Auszug aus »Big History - Die Geschichte der Zukunft«

Öffnen Sie eine knarzende Tür in einem verwunschenen Haus, und Ihnen werden kalte Schauer den Rücken hinunterlaufen. Alles Mögliche könnte erscheinen. In jedem Augenblick unseres Lebens öffnen wir Türen in die Zukunft. Was verbirgt sich hinter ihnen? Wie können wir uns auf das Unbekannte vorbereiten? Schon der Apostel Paulus schrieb: »Wir sehen jetzt durch einen Spiegel in einem dunklen Bild.« In diesem Buch geht es um das verborgene Gesicht der Zeit, um die Teile, die im Dunkeln zu liegen scheinen, weil wir sie noch nicht gesehen haben. Es geht um das, was an dem seltsamen Ort auf uns lauert, den wir »die Zukunft« nennen – und darum, wie wir versuchen, es uns vorzustellen, uns darauf vorzubereiten und es zu bewältigen.

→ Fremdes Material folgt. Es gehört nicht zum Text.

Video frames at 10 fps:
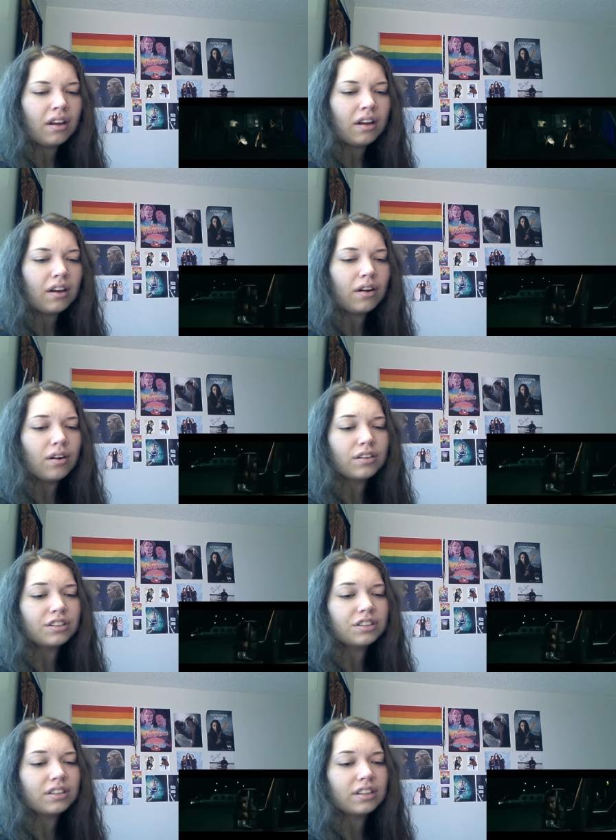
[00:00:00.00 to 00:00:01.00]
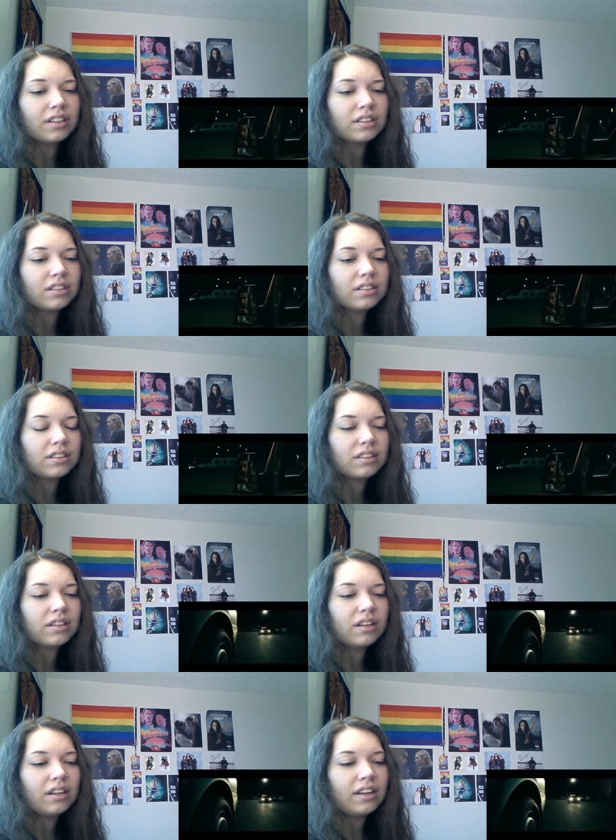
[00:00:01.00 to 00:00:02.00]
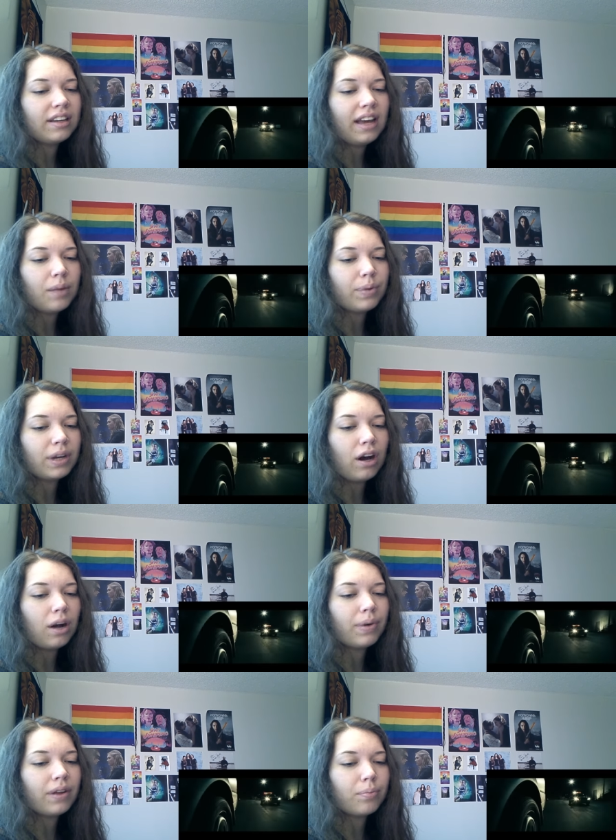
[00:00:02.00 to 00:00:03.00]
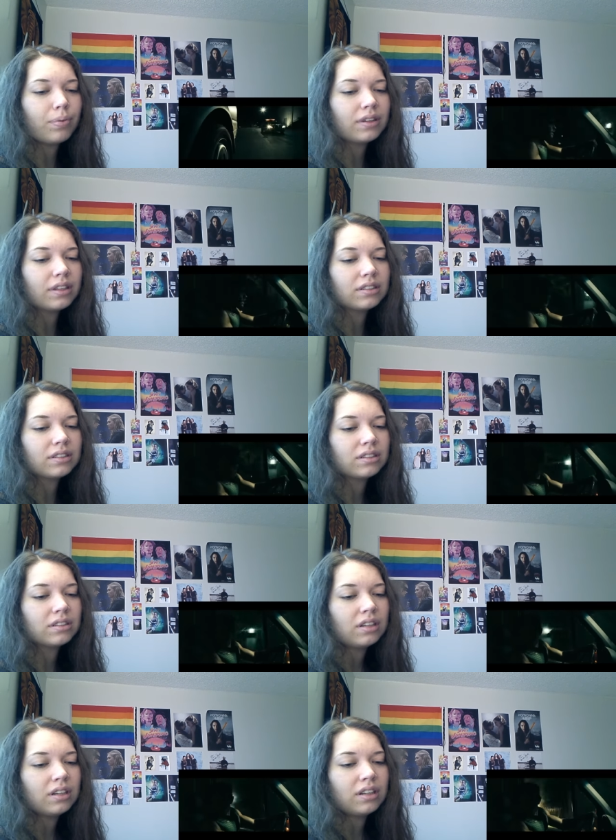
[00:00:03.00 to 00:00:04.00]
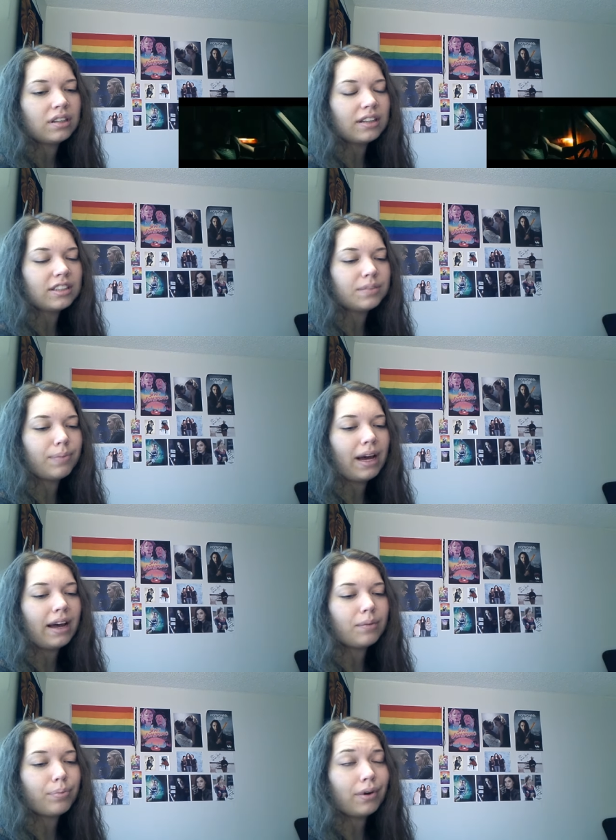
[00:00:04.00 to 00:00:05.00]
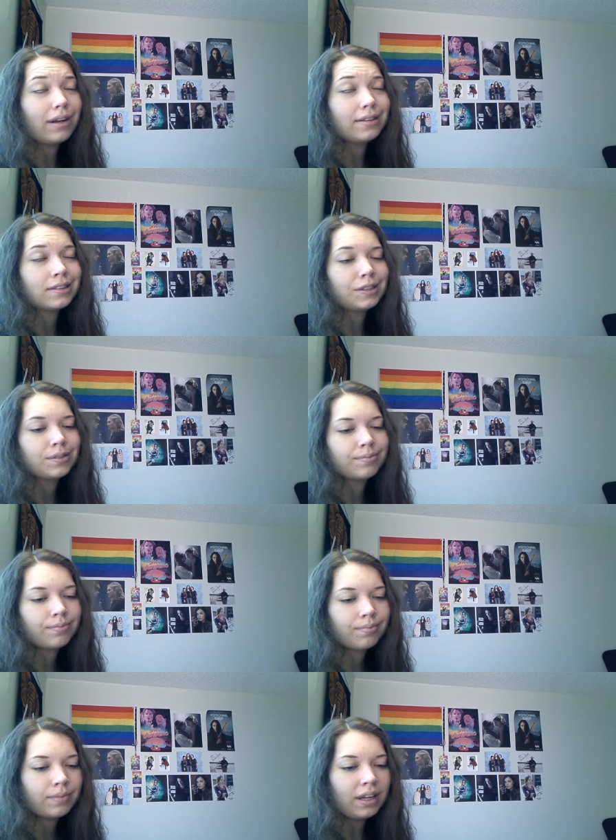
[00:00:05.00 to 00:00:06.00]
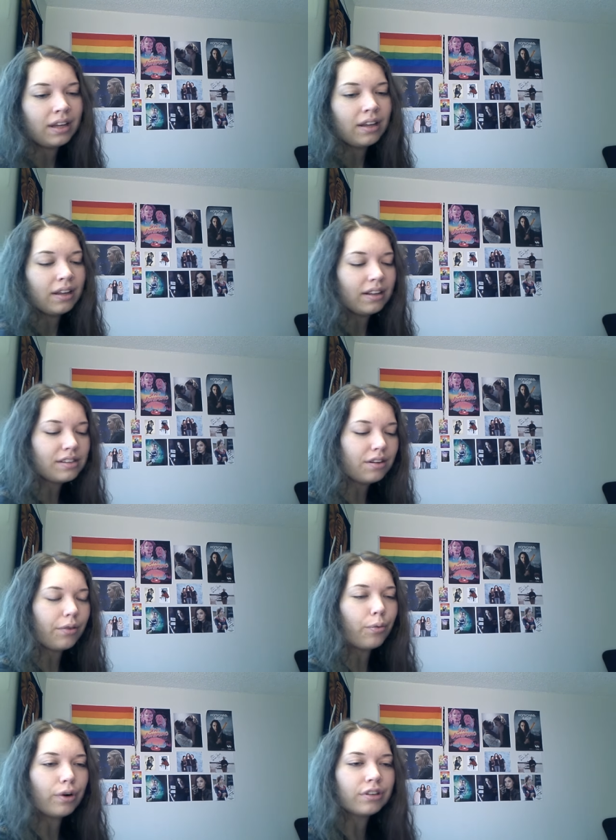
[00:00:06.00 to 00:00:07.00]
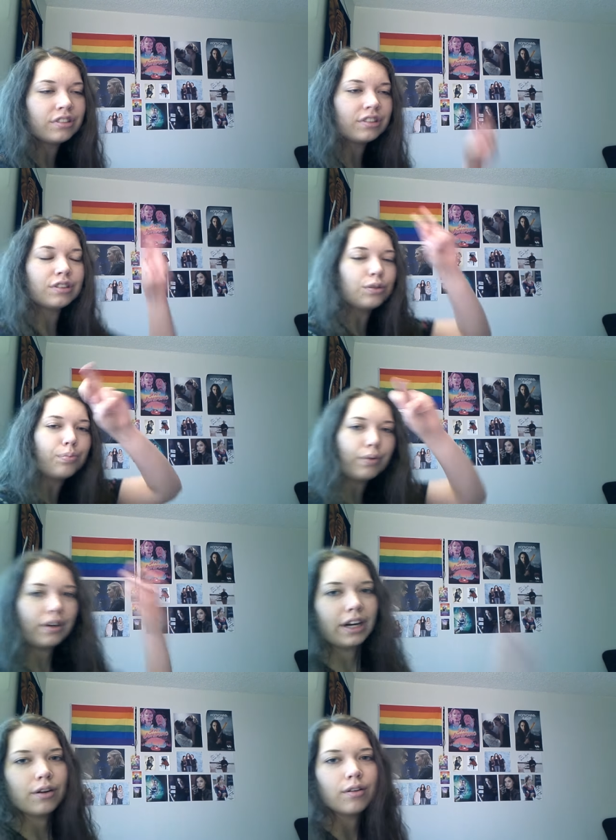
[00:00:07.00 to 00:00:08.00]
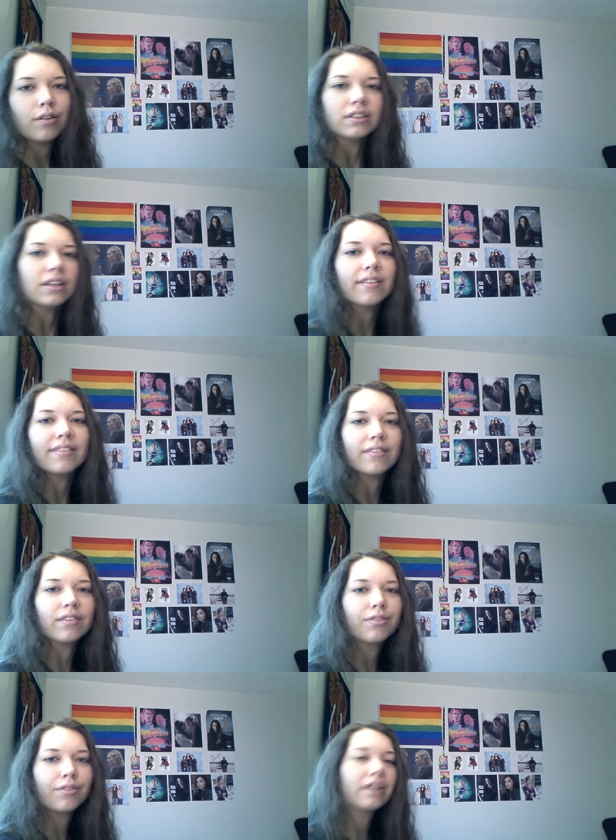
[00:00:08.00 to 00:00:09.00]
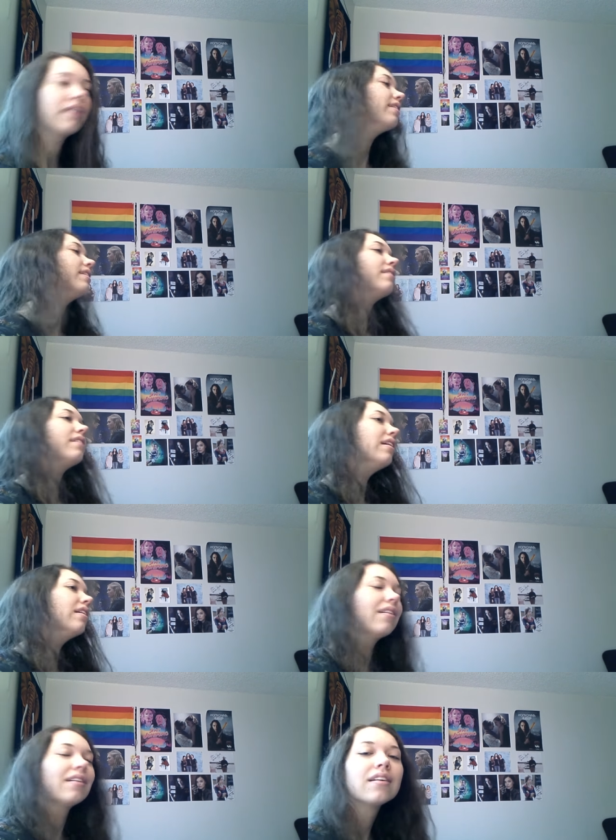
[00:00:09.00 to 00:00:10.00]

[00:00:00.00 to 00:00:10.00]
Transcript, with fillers: Oh, jeez. He can't be caught by the police. That means That's bad press. They're the worst superheroes I've ever freaking seen.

Das Bemühen, die Zukunft zu verstehen, kann einem das Gefühl geben, ins Leere zu fassen. Doch so ungreifbar sie auch erscheint, die Zukunft hat nachhaltigen Einfluss auf unser Denken, Fühlen und Tun. Wie viel Sorge und Mühe, Hoffnung und Kreativität widmen wir der Zukunft! Es könnte sogar sein, dass sich der größte Teil unseres Denkens mit möglichen Zukünften befasst. Meist reagieren wir automatisch auf sie. Das ist unser alltägliches Zukunftsdenken. Es ist vertraut und trivial. Gesteuert wird es von biologischen Prozessen, neurologischen Vorgängen und Algorithmen, die uns intuitiv vorkommen, weil sie meist unterhalb der Bewusstseinsschwelle stattfinden. Hier handelt es sich um das Zukunftsdenken, das wir praktizieren, wenn wir eine Straße überqueren und überlegen, ob uns der heranbrausende Sattelchlepper wohl erwischt. Dem Geheimnis der Zukunft begegnen wir erst dann wirklich, wenn wir neue Richtungen einschlagen, wenn ein Kind geboren wird, wenn wir uns einer plötzlichen Krise gegenüberehen, wenn wir in ein anderes Land ziehen oder wenn wir versuchen, uns die Zukunft des Planeten Erde vorzustellen. Das ist bewusstes Zukunftsdenken. Sobald wir aufmerksam und eingehend über die Zukunft nachdenken, wird uns rasch klar, wie sonderbar sie ist.

Im vorliegenden Buch werden wir uns damit beschäftigen, wie Philosophen, Wissenschaftler und Theologen über die Zukunft gedacht haben. Wir werden uns anschauen, wie sich andere Lebewesen – von Bakterien über Biber bis zu Baobabs – mit dem gleichen tiefen Geheimnis auseinandersetzen, indem sie eine ungeheuer komplexe biochemische und neurologische Maschinerie benutzen. Und wir werden uns mit der Frage beschäftigen, was unsere eigene Spezies von anderen unterscheidet, wenn sie kollektiv und bewusst über die Zukunft nachdenkt und versucht, auf sie einzuwirken. Zum Schluss geht es um einige der heute denkbaren Zukünfte in den nächsten Jahrzehnten, Jahrtausenden und Jahrmilliarden. Zum Schluss stellen wir einige Vermutungen über das Ende der Zeit an.